Abstract

Hospitals and other institutions routinely use laboratory tests to make medical diagnoses, for instance by performing blood or urine tests. Diagnostic laboratories can use commercially available In-Vitro Diagnostics (IVDs) for this purpose. However, they can also develop their own diagnostic tests (known as In-House IVDs), for instance to test for rare diseases, where marketing a diagnostic test does not offer a sufficient return on investment for manufacturers. The commercially available tests qualify as medical devices and must meet certain statutory requirements before they are authorized for the European market. Such requirements do not apply to In-House IVDs. The Netherlands Health Care Inspectorate (IGZ) commissioned the Dutch National Institute for Public Health and the Environment (RIVM) to investigate how frequently In-House IVDs are used, and whether adequate measures are in place to assure their quality.

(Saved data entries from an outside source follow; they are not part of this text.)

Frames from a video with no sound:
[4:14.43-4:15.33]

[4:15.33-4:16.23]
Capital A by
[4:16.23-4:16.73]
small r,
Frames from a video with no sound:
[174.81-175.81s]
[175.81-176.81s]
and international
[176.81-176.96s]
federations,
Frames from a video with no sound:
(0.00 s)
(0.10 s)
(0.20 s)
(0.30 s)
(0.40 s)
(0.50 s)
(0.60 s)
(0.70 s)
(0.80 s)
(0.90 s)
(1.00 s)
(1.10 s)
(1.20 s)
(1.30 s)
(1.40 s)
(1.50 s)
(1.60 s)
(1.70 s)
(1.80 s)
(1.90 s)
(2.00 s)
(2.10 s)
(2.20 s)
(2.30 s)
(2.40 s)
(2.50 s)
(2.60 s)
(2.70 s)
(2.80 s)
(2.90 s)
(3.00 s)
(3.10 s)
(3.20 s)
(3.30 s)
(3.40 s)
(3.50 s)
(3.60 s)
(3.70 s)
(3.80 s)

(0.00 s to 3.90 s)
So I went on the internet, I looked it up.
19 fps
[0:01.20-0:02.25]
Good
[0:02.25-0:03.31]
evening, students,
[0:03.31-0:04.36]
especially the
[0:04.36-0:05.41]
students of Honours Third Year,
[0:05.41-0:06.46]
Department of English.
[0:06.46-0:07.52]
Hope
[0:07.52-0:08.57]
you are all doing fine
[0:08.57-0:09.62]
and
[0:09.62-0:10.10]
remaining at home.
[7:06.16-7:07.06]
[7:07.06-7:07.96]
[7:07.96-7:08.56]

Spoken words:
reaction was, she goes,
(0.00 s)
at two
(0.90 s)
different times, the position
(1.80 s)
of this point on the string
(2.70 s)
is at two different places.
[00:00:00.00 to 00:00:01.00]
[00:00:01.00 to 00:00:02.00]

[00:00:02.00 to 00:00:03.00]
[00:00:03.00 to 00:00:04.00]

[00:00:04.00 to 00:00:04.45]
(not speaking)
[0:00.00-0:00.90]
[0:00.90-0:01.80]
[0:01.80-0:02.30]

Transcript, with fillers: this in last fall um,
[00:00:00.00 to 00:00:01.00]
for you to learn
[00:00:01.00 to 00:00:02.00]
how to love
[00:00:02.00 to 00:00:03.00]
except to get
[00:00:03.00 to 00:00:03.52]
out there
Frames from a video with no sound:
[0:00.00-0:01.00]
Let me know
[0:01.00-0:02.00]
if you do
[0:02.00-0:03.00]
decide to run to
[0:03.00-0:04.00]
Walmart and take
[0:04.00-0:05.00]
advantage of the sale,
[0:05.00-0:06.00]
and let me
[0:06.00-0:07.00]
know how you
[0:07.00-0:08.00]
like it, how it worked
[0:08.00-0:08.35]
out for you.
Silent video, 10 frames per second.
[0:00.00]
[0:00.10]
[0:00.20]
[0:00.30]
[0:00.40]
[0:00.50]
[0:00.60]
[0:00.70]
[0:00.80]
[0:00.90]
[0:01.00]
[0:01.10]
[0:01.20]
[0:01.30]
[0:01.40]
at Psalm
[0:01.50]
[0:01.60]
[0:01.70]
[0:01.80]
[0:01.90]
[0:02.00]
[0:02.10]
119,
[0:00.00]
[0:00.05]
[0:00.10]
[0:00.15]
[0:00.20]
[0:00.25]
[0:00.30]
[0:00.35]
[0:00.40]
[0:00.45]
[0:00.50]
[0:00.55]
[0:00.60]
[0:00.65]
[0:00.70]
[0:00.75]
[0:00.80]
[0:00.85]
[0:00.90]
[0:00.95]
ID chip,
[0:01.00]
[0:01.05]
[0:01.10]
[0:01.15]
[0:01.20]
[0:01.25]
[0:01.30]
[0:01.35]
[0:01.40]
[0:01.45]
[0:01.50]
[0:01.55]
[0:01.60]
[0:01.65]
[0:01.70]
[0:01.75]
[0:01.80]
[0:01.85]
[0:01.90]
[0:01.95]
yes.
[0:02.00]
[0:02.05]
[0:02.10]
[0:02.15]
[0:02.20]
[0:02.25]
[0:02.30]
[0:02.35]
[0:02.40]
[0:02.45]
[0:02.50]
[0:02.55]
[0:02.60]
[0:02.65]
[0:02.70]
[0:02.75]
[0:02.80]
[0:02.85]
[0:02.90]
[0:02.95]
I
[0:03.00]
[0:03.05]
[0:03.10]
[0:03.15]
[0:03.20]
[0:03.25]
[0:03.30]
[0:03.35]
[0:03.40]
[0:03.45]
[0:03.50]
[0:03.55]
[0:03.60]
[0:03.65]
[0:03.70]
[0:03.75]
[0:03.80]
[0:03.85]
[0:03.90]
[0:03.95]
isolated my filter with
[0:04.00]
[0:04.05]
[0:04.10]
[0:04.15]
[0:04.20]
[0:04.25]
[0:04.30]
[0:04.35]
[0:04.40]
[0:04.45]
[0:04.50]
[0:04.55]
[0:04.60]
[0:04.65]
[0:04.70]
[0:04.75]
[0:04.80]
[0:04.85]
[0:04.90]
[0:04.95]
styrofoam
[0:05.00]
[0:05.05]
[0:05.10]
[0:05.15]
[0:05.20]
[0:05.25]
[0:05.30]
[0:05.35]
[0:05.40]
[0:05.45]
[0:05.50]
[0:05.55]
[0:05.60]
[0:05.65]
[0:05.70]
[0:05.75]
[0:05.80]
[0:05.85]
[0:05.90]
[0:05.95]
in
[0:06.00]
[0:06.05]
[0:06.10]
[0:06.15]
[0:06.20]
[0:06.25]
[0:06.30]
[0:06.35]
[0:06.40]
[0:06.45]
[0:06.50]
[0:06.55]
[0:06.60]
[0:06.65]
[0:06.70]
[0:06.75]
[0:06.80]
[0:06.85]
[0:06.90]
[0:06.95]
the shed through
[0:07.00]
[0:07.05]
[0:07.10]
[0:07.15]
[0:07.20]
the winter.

The results showed that over 1200 In-House IVDs are used by 80 of the 122 hospital laboratories and other institutions that took part in this study. In some cases these diagnostic tests are also performed for third parties, e.g. for other hospitals that do not possess the required in- house expertise or equipment. The organizations surveyed devote a great deal of attention to quality assurance during the development and use of these diagnostic tests. Nearly all tests are included in the quality management system of the laboratory where they are used, thus providing sufficient assurances of the accuracy of test results. In addition, the quality management systems in place comply with the applicable guidelines and standards.